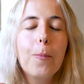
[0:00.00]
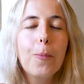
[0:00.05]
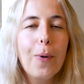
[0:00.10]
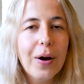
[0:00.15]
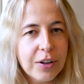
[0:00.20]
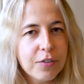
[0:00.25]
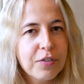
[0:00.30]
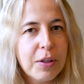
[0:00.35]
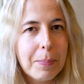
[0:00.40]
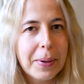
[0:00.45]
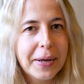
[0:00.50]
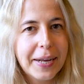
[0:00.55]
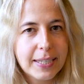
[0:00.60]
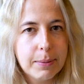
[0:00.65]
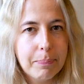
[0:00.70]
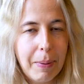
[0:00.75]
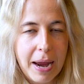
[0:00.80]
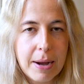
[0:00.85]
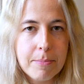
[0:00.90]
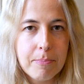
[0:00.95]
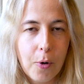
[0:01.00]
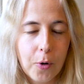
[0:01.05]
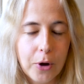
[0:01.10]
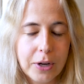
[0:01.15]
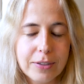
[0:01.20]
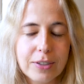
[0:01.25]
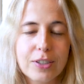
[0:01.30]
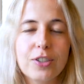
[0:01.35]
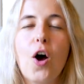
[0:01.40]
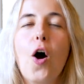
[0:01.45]
One of the biggest pain
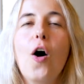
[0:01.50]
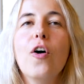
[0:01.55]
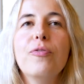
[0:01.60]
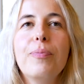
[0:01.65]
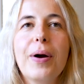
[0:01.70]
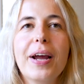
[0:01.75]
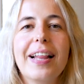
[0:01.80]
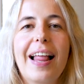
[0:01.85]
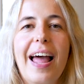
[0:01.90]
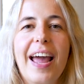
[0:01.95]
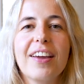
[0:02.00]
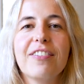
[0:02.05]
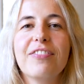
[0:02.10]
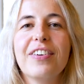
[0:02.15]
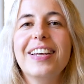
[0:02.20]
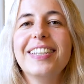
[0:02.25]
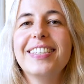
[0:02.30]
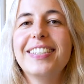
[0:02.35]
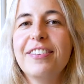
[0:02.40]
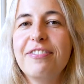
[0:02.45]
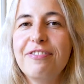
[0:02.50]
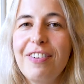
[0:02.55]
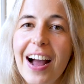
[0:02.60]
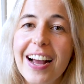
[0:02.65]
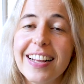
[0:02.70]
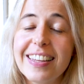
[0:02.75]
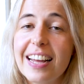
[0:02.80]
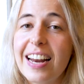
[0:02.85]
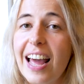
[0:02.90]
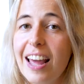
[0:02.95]
points of my life is the
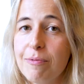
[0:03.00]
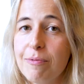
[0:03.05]
fact that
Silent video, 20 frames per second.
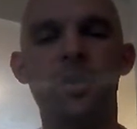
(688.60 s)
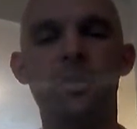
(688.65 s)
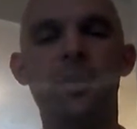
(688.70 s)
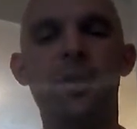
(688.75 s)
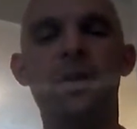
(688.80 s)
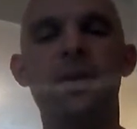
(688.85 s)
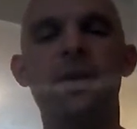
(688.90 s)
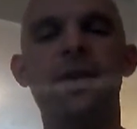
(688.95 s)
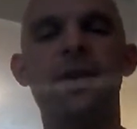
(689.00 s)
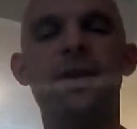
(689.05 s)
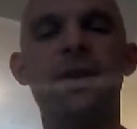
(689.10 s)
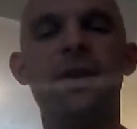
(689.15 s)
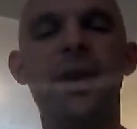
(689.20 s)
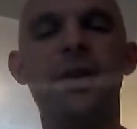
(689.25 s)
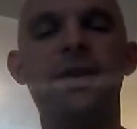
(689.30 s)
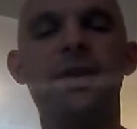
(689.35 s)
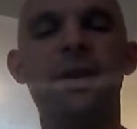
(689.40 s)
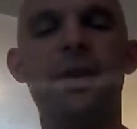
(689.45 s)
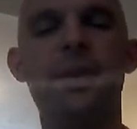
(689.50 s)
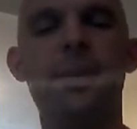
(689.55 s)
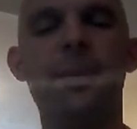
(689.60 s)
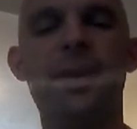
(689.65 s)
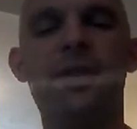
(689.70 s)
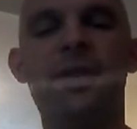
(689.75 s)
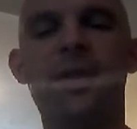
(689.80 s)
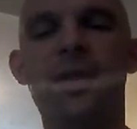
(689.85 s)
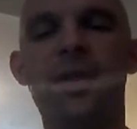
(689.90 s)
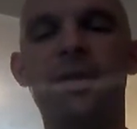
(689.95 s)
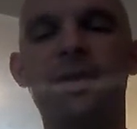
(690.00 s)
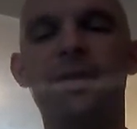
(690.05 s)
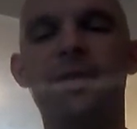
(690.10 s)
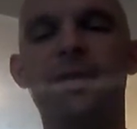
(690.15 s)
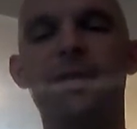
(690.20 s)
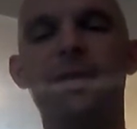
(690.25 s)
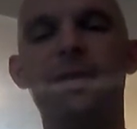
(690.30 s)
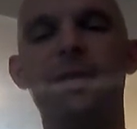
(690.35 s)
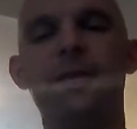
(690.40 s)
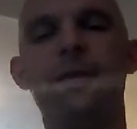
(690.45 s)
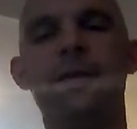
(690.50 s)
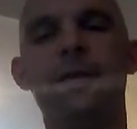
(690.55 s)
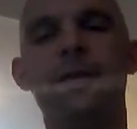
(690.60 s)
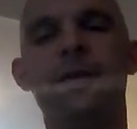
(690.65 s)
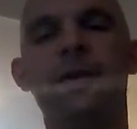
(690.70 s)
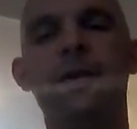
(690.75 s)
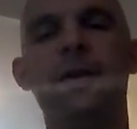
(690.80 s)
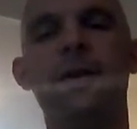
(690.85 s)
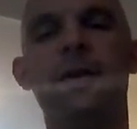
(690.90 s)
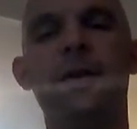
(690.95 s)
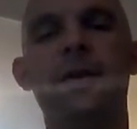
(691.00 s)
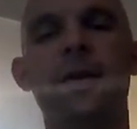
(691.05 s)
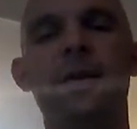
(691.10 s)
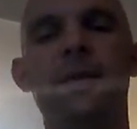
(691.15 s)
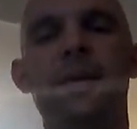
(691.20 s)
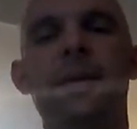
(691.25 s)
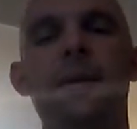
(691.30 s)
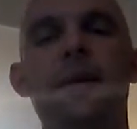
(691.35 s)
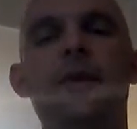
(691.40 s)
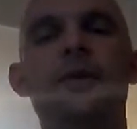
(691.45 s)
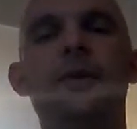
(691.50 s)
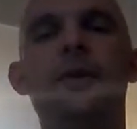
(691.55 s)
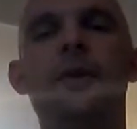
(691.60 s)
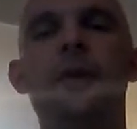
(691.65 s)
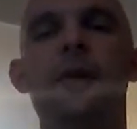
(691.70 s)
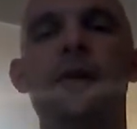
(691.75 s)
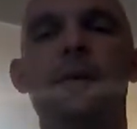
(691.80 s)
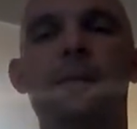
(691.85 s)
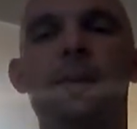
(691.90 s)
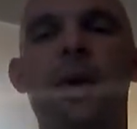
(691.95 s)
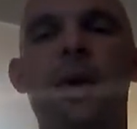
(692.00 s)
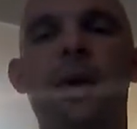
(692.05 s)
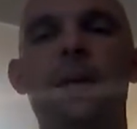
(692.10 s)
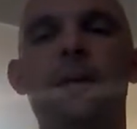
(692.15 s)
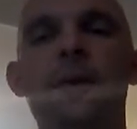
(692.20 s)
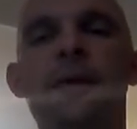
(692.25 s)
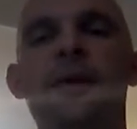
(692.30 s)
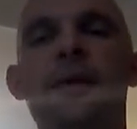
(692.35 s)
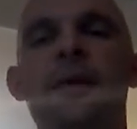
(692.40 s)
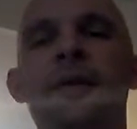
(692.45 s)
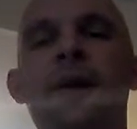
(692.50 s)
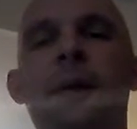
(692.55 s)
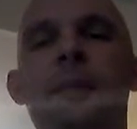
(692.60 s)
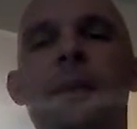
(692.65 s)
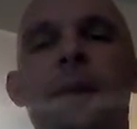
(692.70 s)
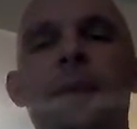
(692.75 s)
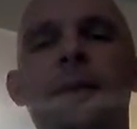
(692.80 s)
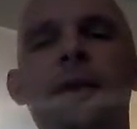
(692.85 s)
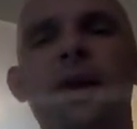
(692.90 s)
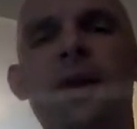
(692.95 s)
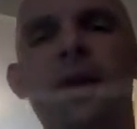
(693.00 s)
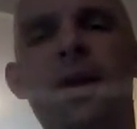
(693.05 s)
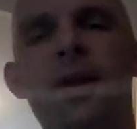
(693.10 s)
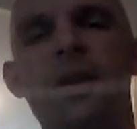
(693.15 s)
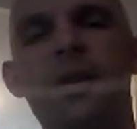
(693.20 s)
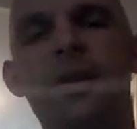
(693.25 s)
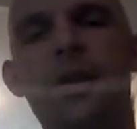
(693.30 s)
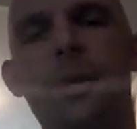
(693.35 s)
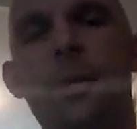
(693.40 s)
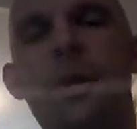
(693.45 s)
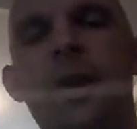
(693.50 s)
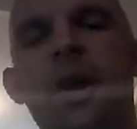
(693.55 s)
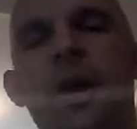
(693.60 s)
you do the change, you end up like this. And those 2 go to the bottom, and you do the double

- - -

Please reproduce every entry above exactly, but leave out the pictures.

> [Exercise response]:
[0:00.00]
[0:00.05]
[0:00.10]
[0:00.15]
[0:00.20]
[0:00.25]
[0:00.30]
[0:00.35]
[0:00.40]
[0:00.45]
[0:00.50]
[0:00.55]
[0:00.60]
[0:00.65]
[0:00.70]
[0:00.75]
[0:00.80]
[0:00.85]
[0:00.90]
[0:00.95]
[0:01.00]
[0:01.05]
[0:01.10]
[0:01.15]
[0:01.20]
[0:01.25]
[0:01.30]
[0:01.35]
[0:01.40]
[0:01.45]
One of the biggest pain
[0:01.50]
[0:01.55]
[0:01.60]
[0:01.65]
[0:01.70]
[0:01.75]
[0:01.80]
[0:01.85]
[0:01.90]
[0:01.95]
[0:02.00]
[0:02.05]
[0:02.10]
[0:02.15]
[0:02.20]
[0:02.25]
[0:02.30]
[0:02.35]
[0:02.40]
[0:02.45]
[0:02.50]
[0:02.55]
[0:02.60]
[0:02.65]
[0:02.70]
[0:02.75]
[0:02.80]
[0:02.85]
[0:02.90]
[0:02.95]
points of my life is the
[0:03.00]
[0:03.05]
fact that
Silent video, 20 frames per second.
(688.60 s)
(688.65 s)
(688.70 s)
(688.75 s)
(688.80 s)
(688.85 s)
(688.90 s)
(688.95 s)
(689.00 s)
(689.05 s)
(689.10 s)
(689.15 s)
(689.20 s)
(689.25 s)
(689.30 s)
(689.35 s)
(689.40 s)
(689.45 s)
(689.50 s)
(689.55 s)
(689.60 s)
(689.65 s)
(689.70 s)
(689.75 s)
(689.80 s)
(689.85 s)
(689.90 s)
(689.95 s)
(690.00 s)
(690.05 s)
(690.10 s)
(690.15 s)
(690.20 s)
(690.25 s)
(690.30 s)
(690.35 s)
(690.40 s)
(690.45 s)
(690.50 s)
(690.55 s)
(690.60 s)
(690.65 s)
(690.70 s)
(690.75 s)
(690.80 s)
(690.85 s)
(690.90 s)
(690.95 s)
(691.00 s)
(691.05 s)
(691.10 s)
(691.15 s)
(691.20 s)
(691.25 s)
(691.30 s)
(691.35 s)
(691.40 s)
(691.45 s)
(691.50 s)
(691.55 s)
(691.60 s)
(691.65 s)
(691.70 s)
(691.75 s)
(691.80 s)
(691.85 s)
(691.90 s)
(691.95 s)
(692.00 s)
(692.05 s)
(692.10 s)
(692.15 s)
(692.20 s)
(692.25 s)
(692.30 s)
(692.35 s)
(692.40 s)
(692.45 s)
(692.50 s)
(692.55 s)
(692.60 s)
(692.65 s)
(692.70 s)
(692.75 s)
(692.80 s)
(692.85 s)
(692.90 s)
(692.95 s)
(693.00 s)
(693.05 s)
(693.10 s)
(693.15 s)
(693.20 s)
(693.25 s)
(693.30 s)
(693.35 s)
(693.40 s)
(693.45 s)
(693.50 s)
(693.55 s)
(693.60 s)
you do the change, you end up like this. And those 2 go to the bottom, and you do the double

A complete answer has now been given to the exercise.